### EXTRACTED ENTRIES
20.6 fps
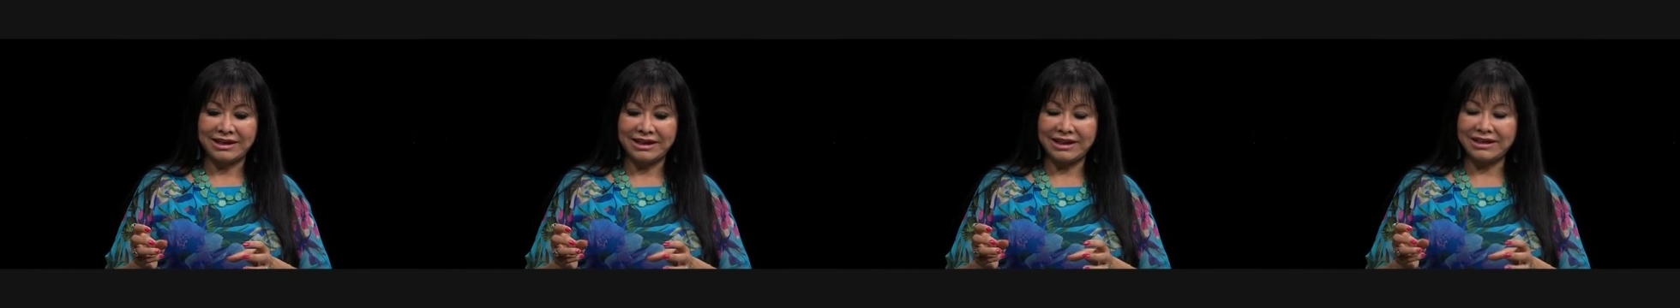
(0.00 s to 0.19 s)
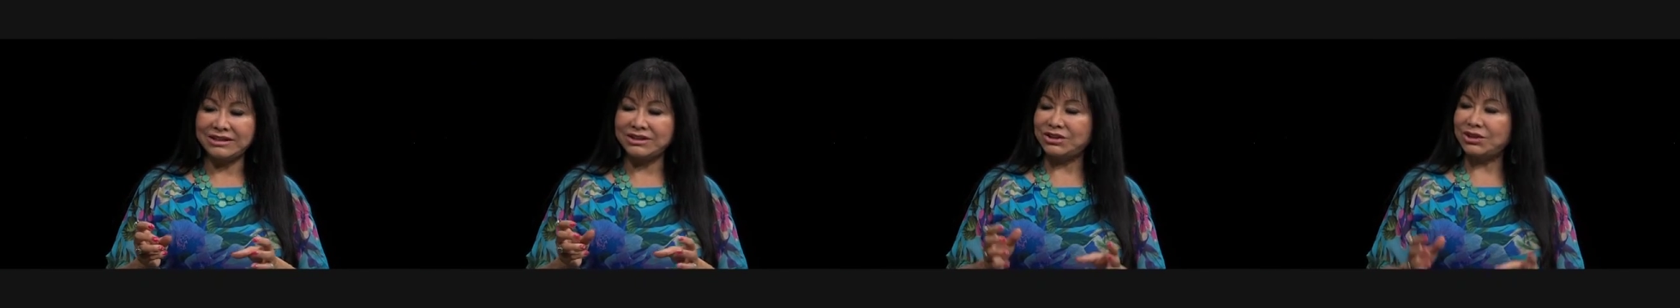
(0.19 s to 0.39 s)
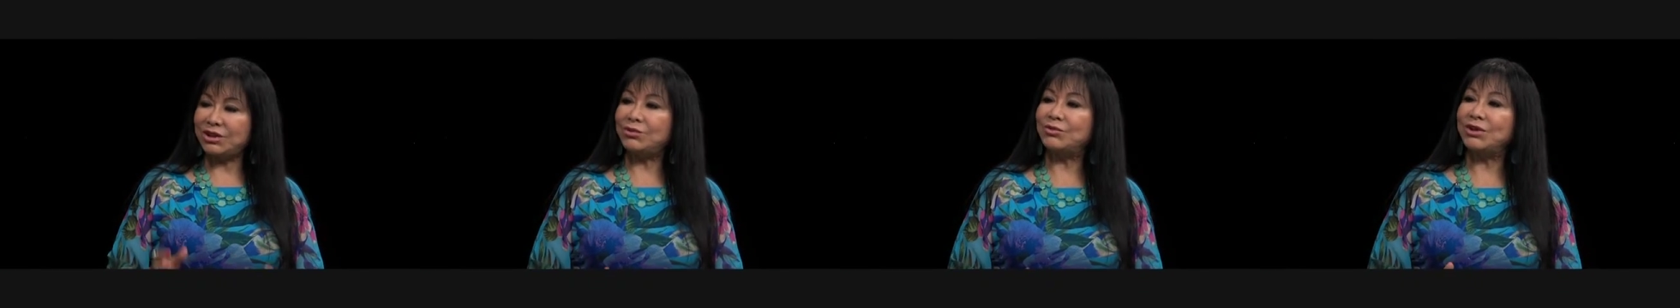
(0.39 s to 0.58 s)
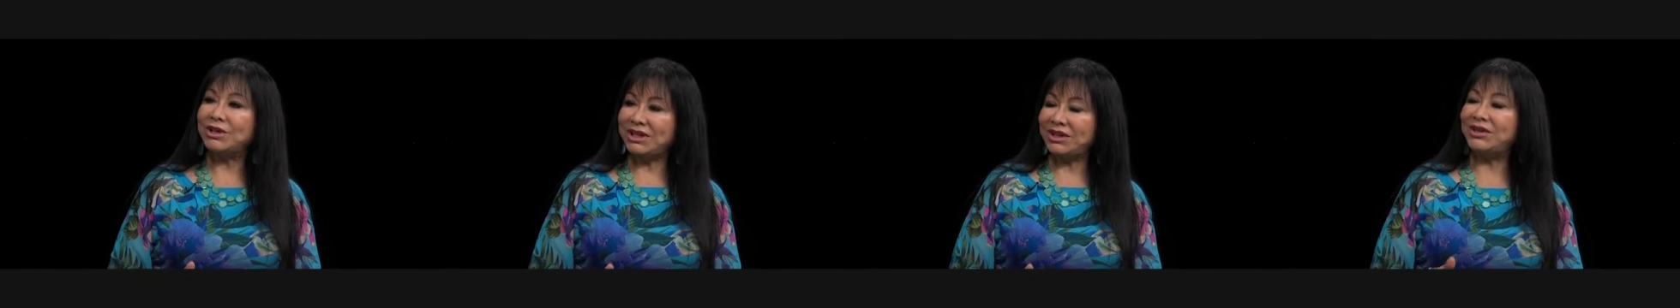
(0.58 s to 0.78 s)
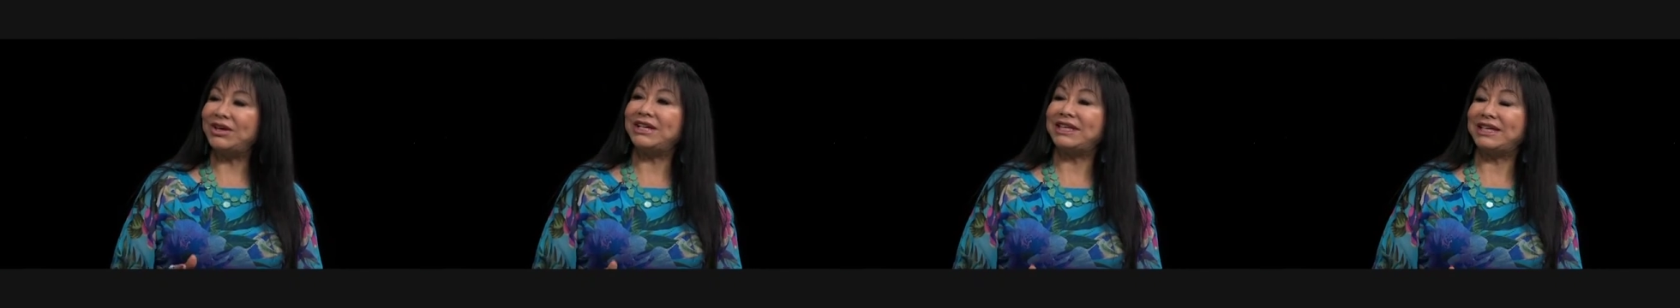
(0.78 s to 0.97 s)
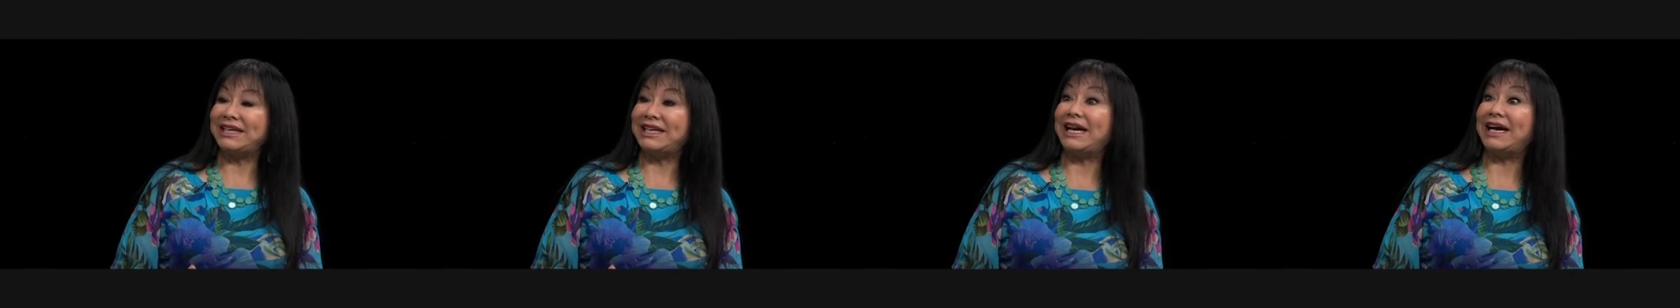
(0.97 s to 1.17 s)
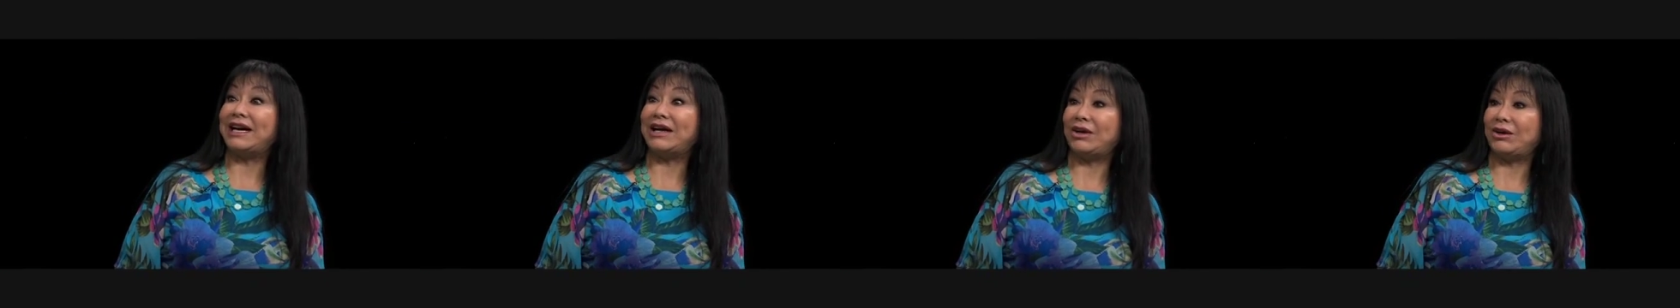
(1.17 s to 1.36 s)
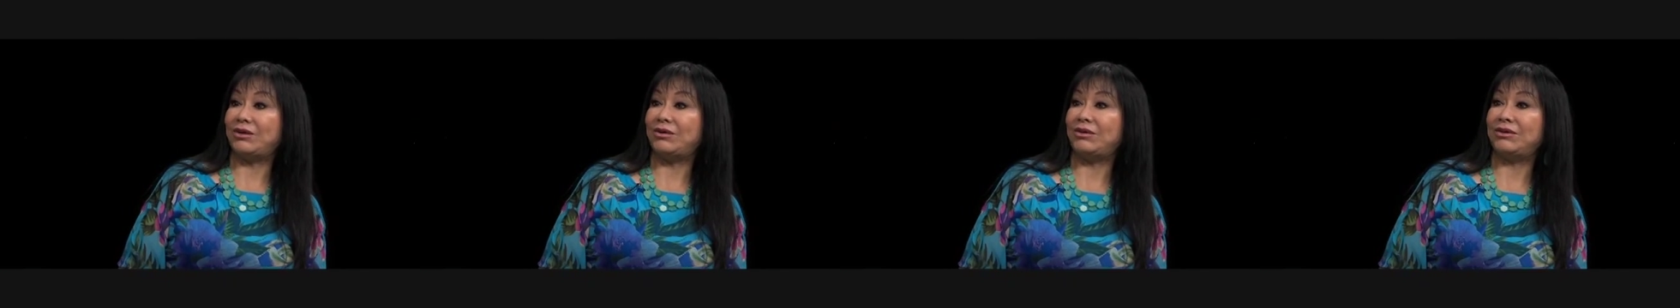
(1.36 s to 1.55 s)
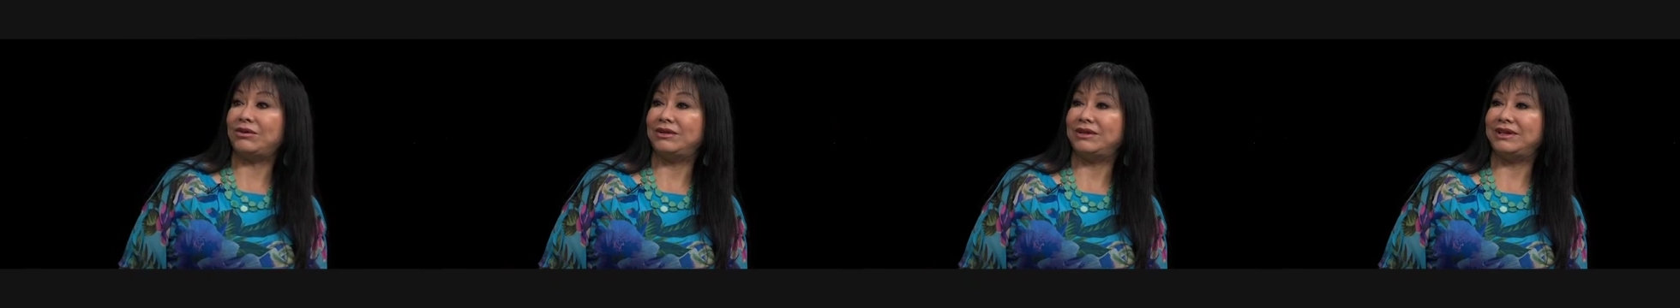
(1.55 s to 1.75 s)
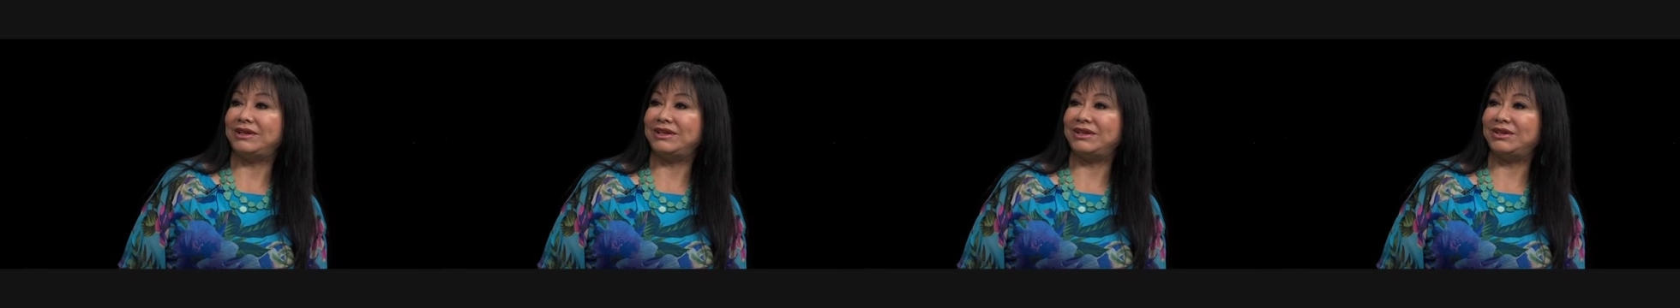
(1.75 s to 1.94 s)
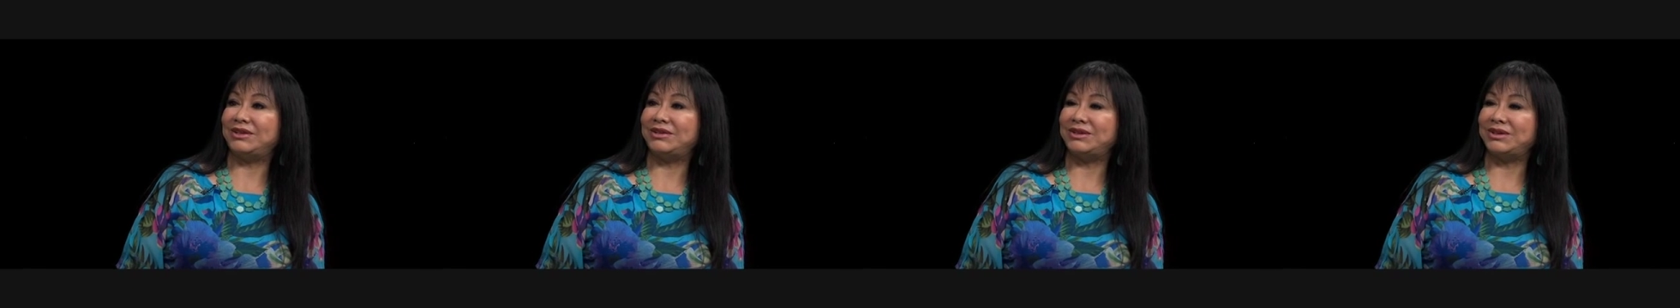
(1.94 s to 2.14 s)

I could start working on it now, you know,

### WHAT IS REQUIRED
The line containing "(0.39 s to 0.58 s)" and each line after it through the end of the listing above are to be written out exactly, without the pictures.

### SOLUTION
(0.39 s to 0.58 s)
(0.58 s to 0.78 s)
(0.78 s to 0.97 s)
(0.97 s to 1.17 s)
(1.17 s to 1.36 s)
(1.36 s to 1.55 s)
(1.55 s to 1.75 s)
(1.75 s to 1.94 s)
(1.94 s to 2.14 s)

I could start working on it now, you know,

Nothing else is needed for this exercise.